El fenómeno de la inseguridad pública genera actos reflejos, reacciones que, de tanto repetirse, en algún momento se vacían de contenido: hay un delito, la gente se queja, las autoridades hacen anuncios con los que prometen combatirlo, el delito se repite, los vecinos vuelven a protestar y demandar seguridad, los funcionarios renuevan las promesas, y al día siguiente todo vuelve a empezar.
En algún momento se discutió sobre la legitimidad de usar cámaras de videovigilancia en sitios públicos, pero ese debate pareció tornarse inútil cuando muchos, incluso entre los críticos, empezaron a comprobar que en otras ciudades sirvieron para esclarecer delitos, y también para prevenirlos.
En Rosario hoy se discute otra cosa, como se cuenta en esta misma página. Nos preguntamos por qué las cámaras ya instaladas por el municipio no funcionan, indagamos sobre quiénes son los responsables de que así sea y, sobre todo, lamentamos algo puntual: que un aparato determinado no funcionara. Claro que no es cualquier, sino uno que hubiese podido aportar información para esclarecer los motivos e identificar a los autores del crimen de un joven de 19 años, nada menos.

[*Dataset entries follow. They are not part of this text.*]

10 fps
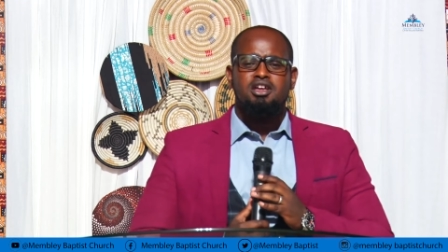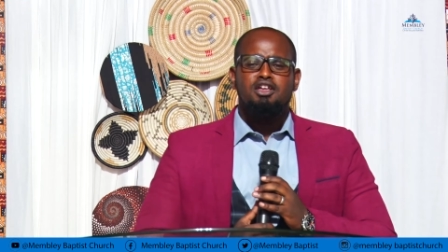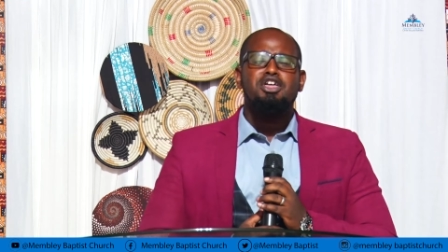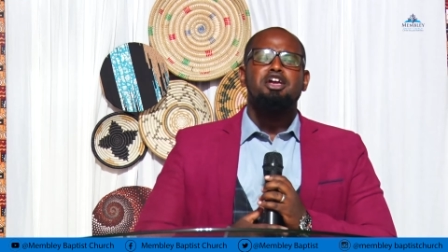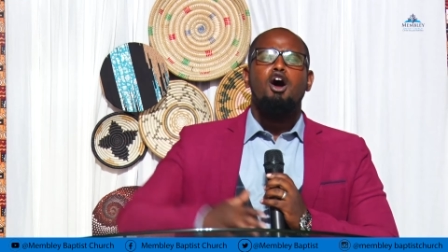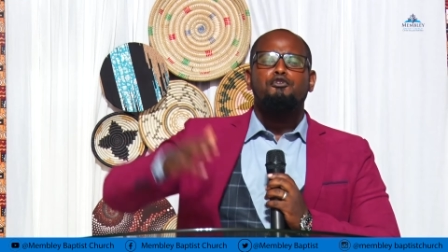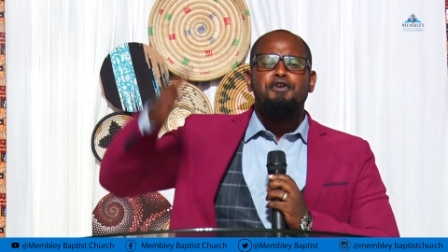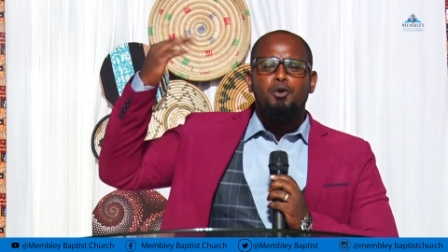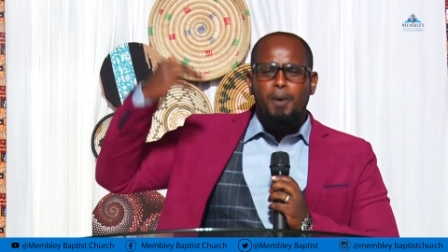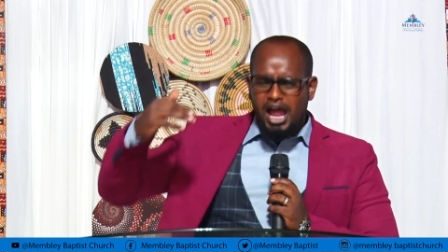They
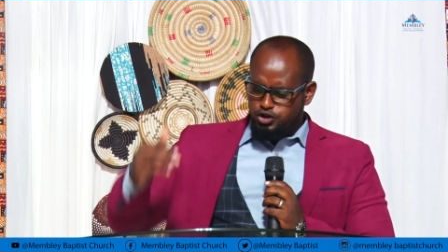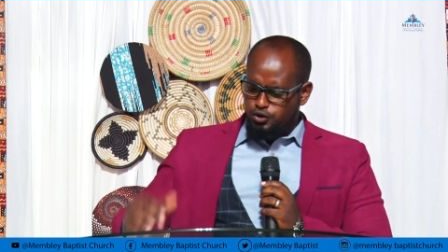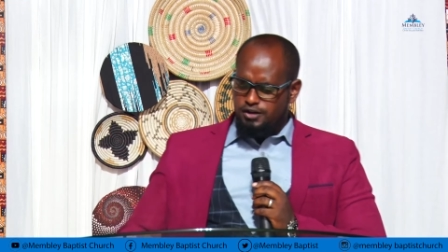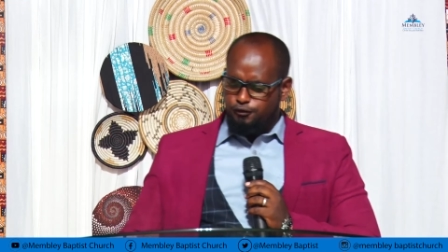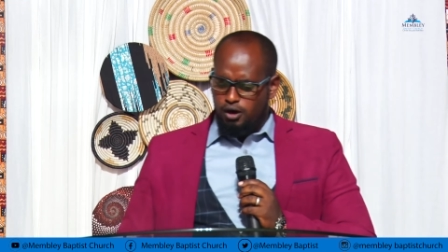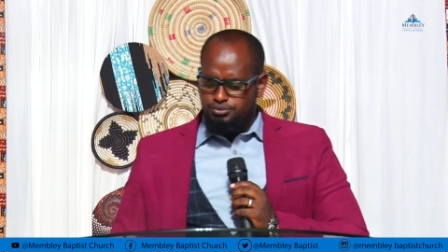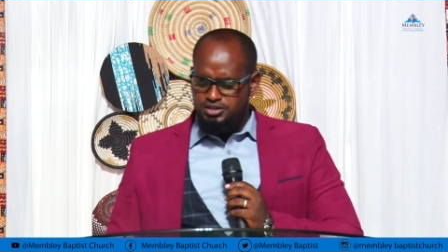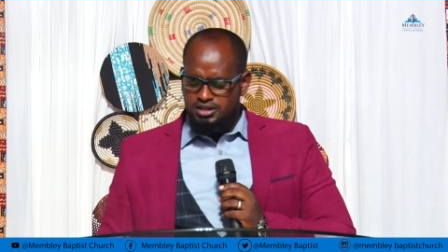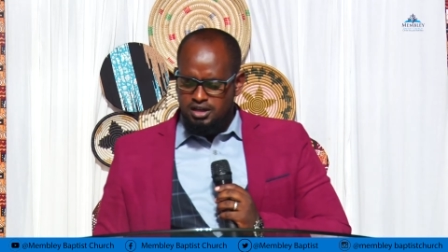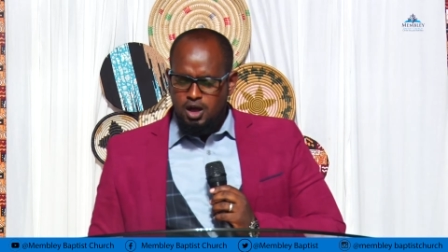often wear
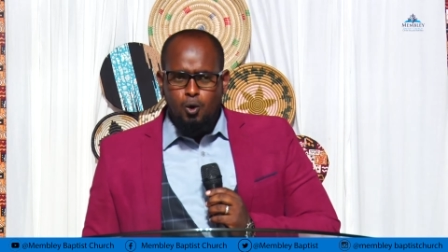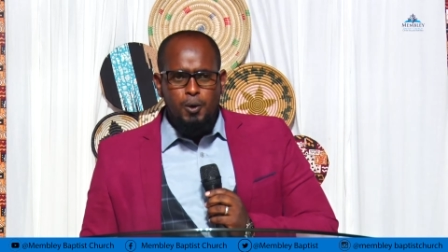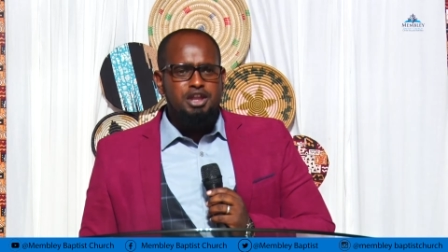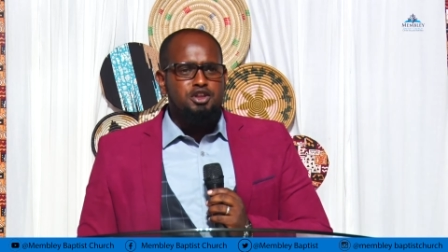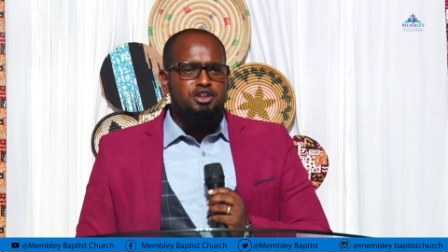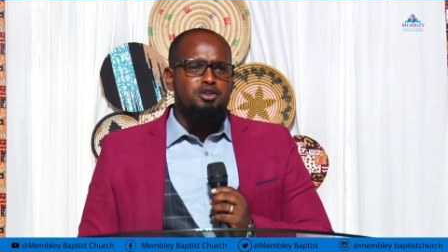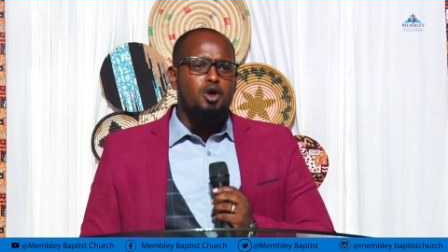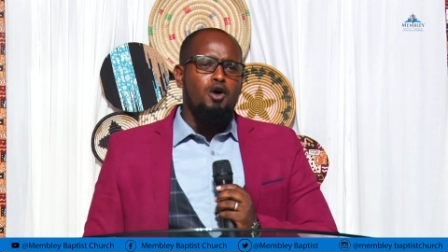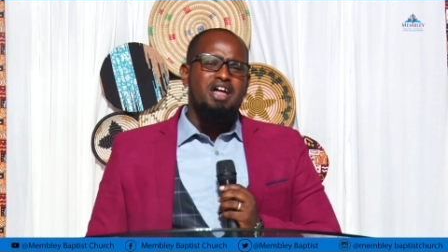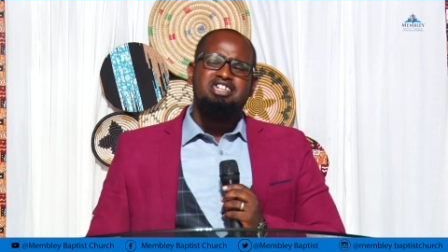uniforms. We
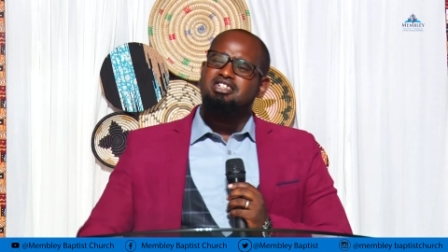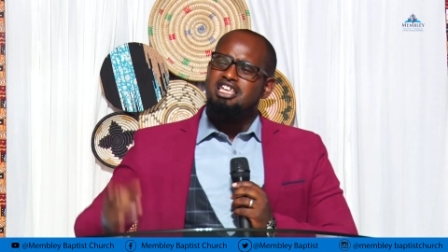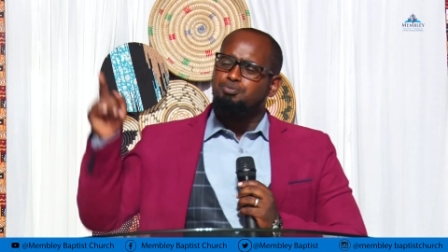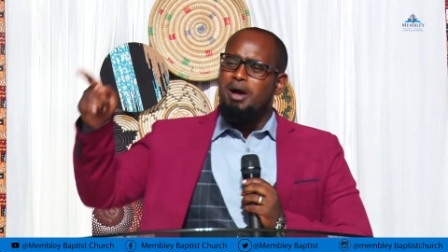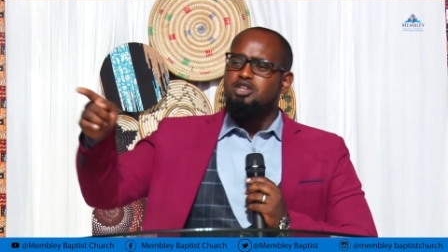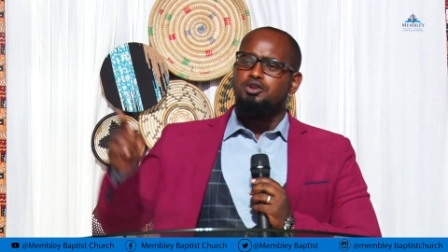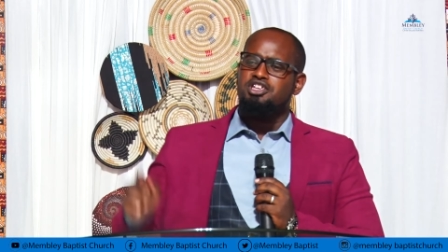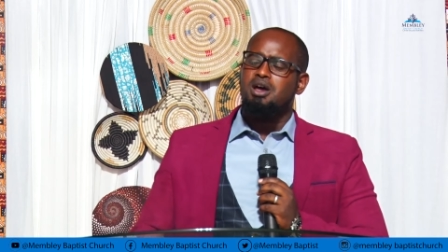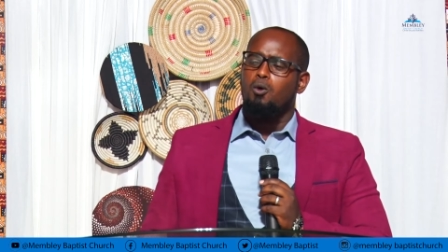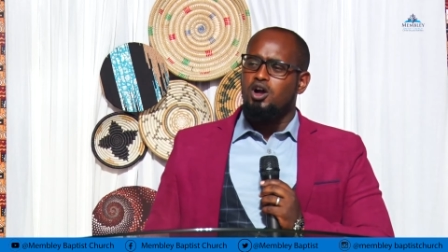know that this person
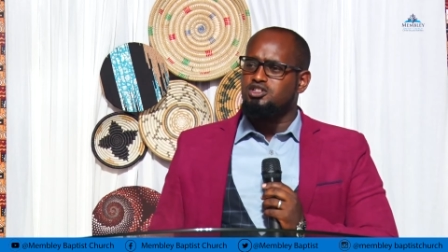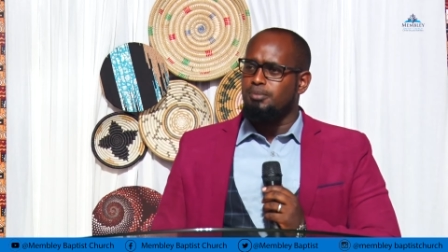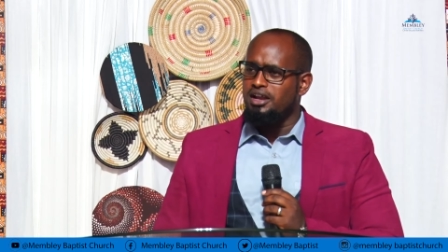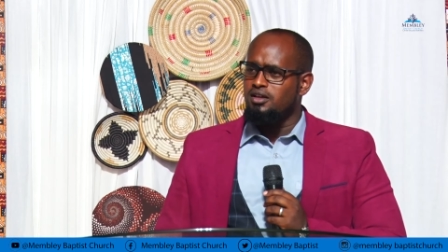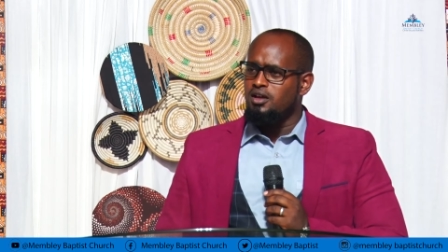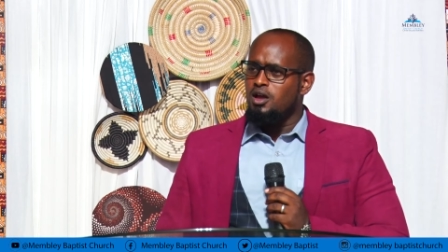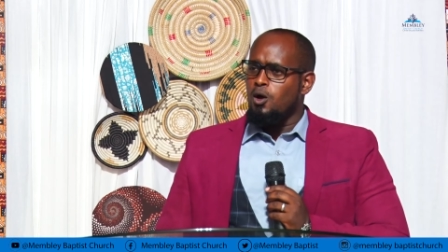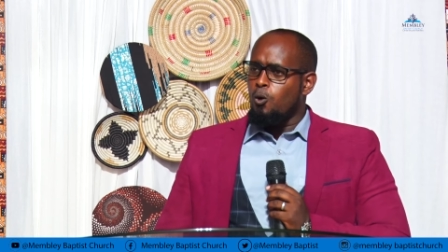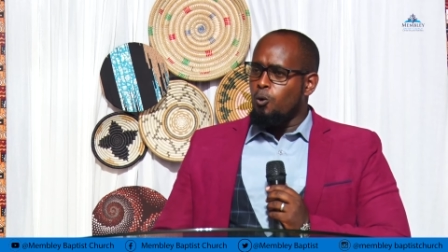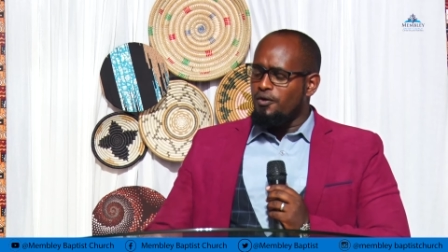is a watchman
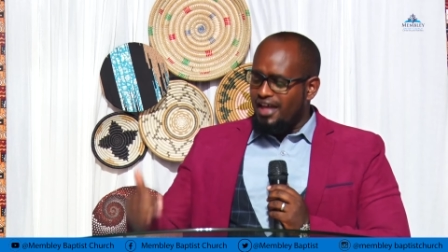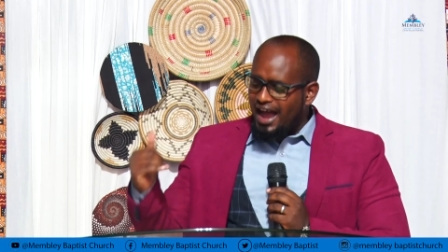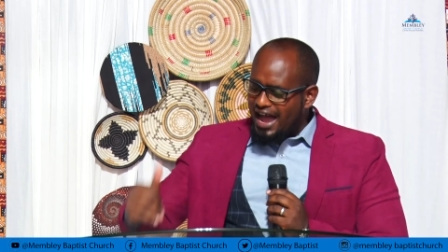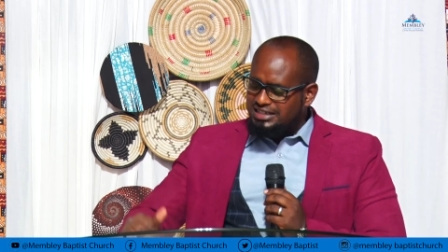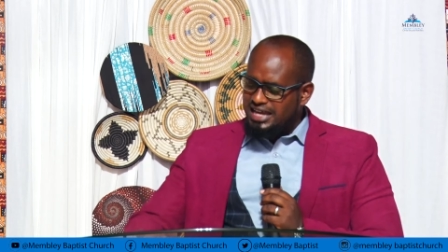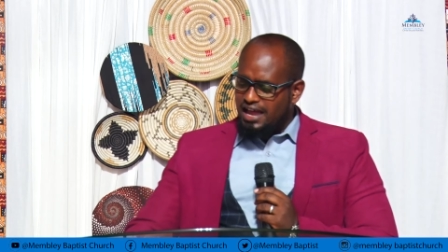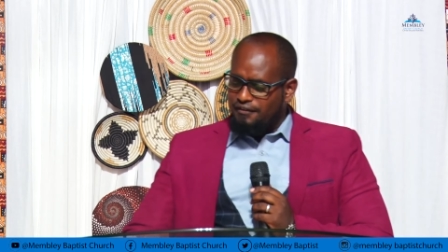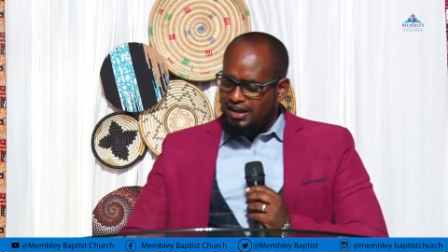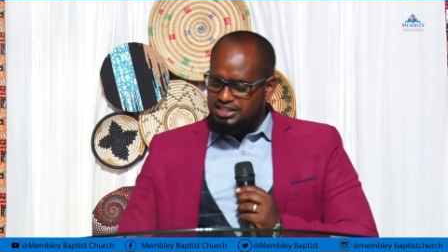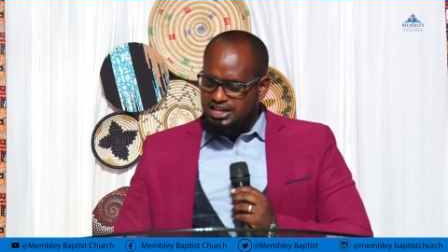with the attire
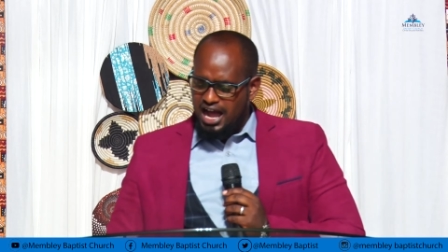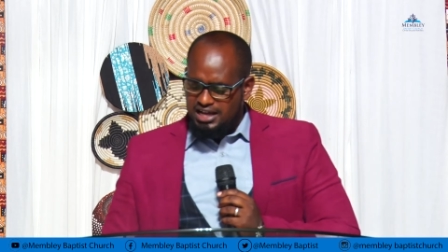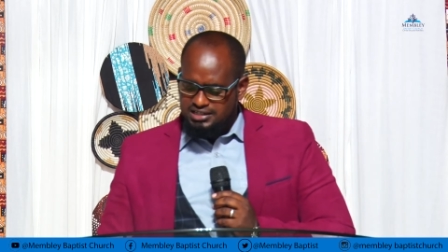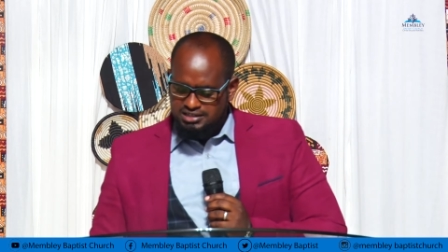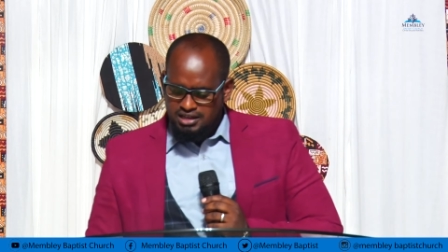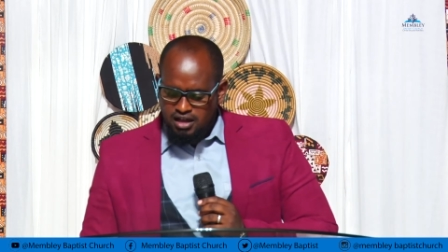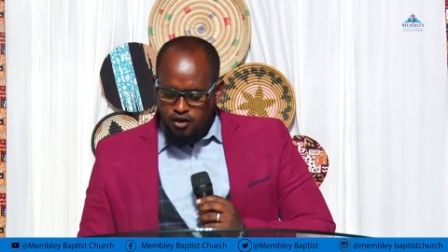that he has.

Todo lo que se diga para tratar de explicar por qué esa cámara ubicada frente al escenario de un asesinato no registraba imágenes, inevitablemente contrastará ahora con el optimismo cómodo con el que suele anunciarse la instalación de esta tecnología. O sea, con el acto reflejo con el que las autoridades en materia de seguridad y las municipales suelen responder ante la sociedad cada vez que ésta les demanda más protección frente a la amenaza del delito.
En las agencias de seguridad privadas ya se debate sobre el uso de drones, pequeños vehículos aéreos no tripulados, para patrullar barrios privados, edificios y otras áreas sensibles. Un concejal incluso propuso que se usen para vigilar las calles de Rosario. No está mal, pero primero habría que garantizar que las cámaras de videovigilancia funcionen. Sería un buen comienzo.